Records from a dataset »
BEGIN

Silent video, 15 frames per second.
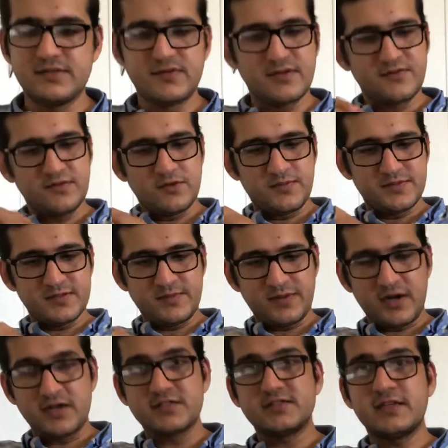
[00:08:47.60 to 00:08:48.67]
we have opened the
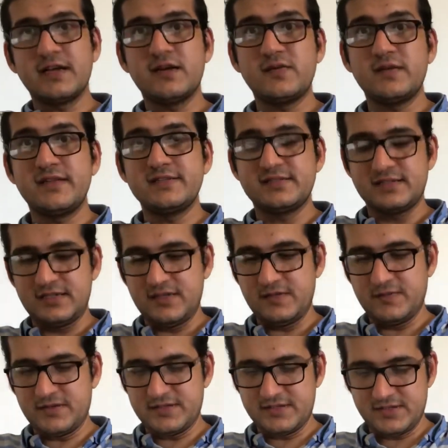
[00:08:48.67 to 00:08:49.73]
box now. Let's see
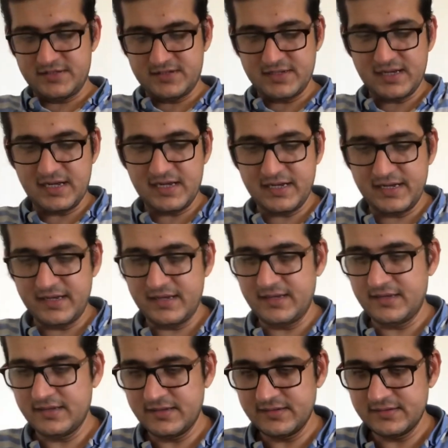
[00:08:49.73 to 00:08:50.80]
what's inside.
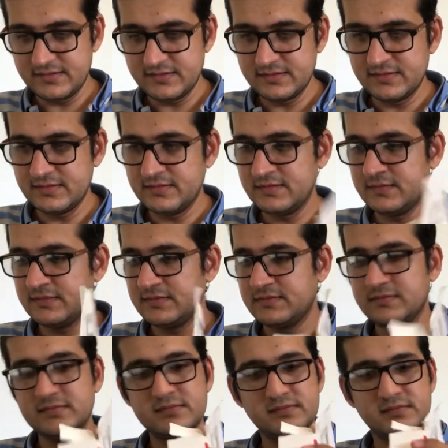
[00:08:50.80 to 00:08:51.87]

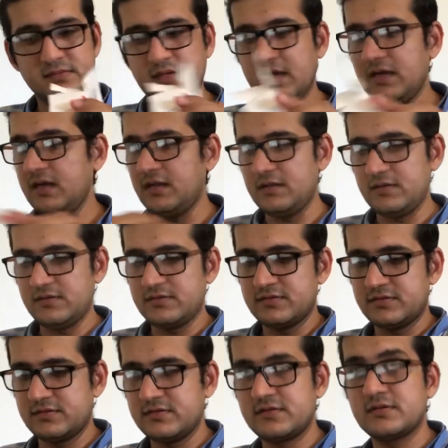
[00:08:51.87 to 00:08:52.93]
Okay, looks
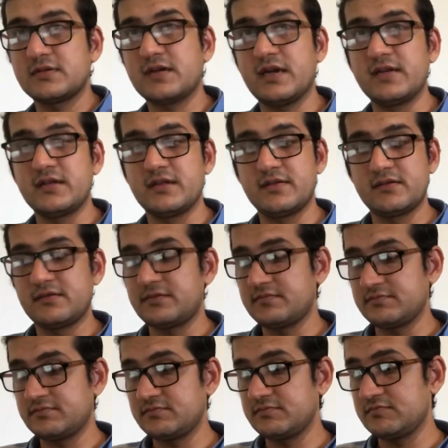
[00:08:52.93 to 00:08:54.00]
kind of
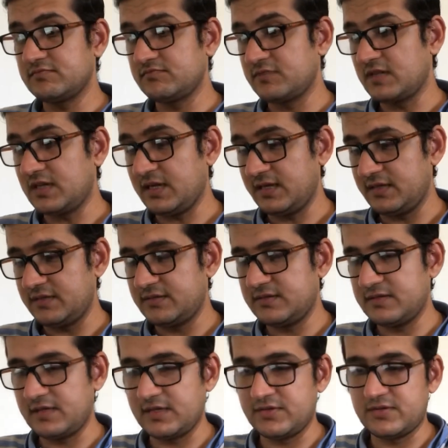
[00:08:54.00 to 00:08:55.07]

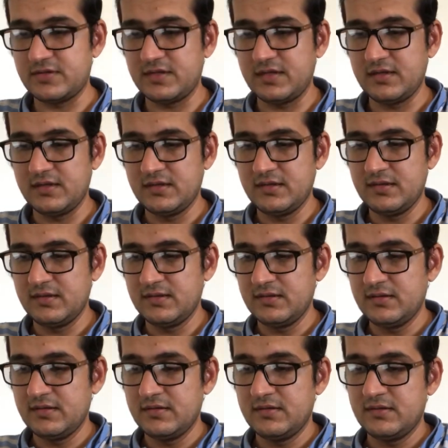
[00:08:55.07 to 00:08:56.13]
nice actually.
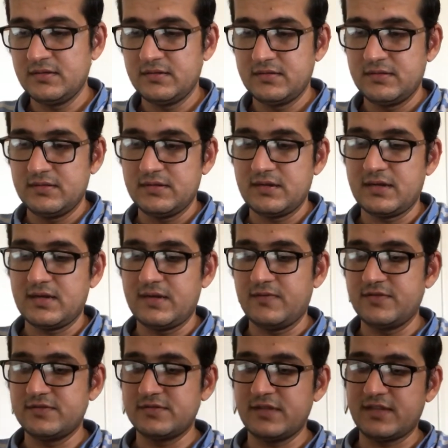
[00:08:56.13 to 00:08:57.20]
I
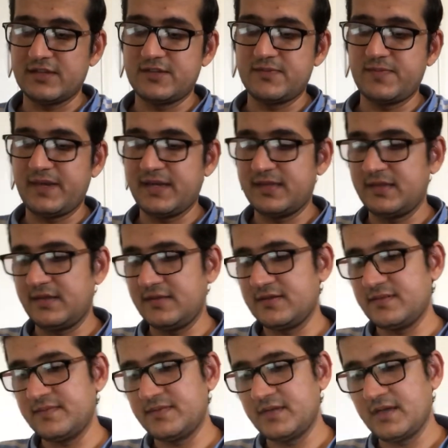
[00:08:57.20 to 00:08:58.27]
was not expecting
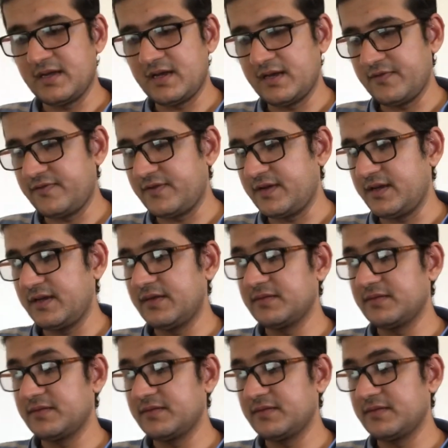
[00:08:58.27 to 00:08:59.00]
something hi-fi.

END

Work order » Exact repetition of all the records is required, with the pictures excluded.

Task solution »
Silent video, 15 frames per second.
[00:08:47.60 to 00:08:48.67]
we have opened the
[00:08:48.67 to 00:08:49.73]
box now. Let's see
[00:08:49.73 to 00:08:50.80]
what's inside.
[00:08:50.80 to 00:08:51.87]

[00:08:51.87 to 00:08:52.93]
Okay, looks
[00:08:52.93 to 00:08:54.00]
kind of
[00:08:54.00 to 00:08:55.07]

[00:08:55.07 to 00:08:56.13]
nice actually.
[00:08:56.13 to 00:08:57.20]
I
[00:08:57.20 to 00:08:58.27]
was not expecting
[00:08:58.27 to 00:08:59.00]
something hi-fi.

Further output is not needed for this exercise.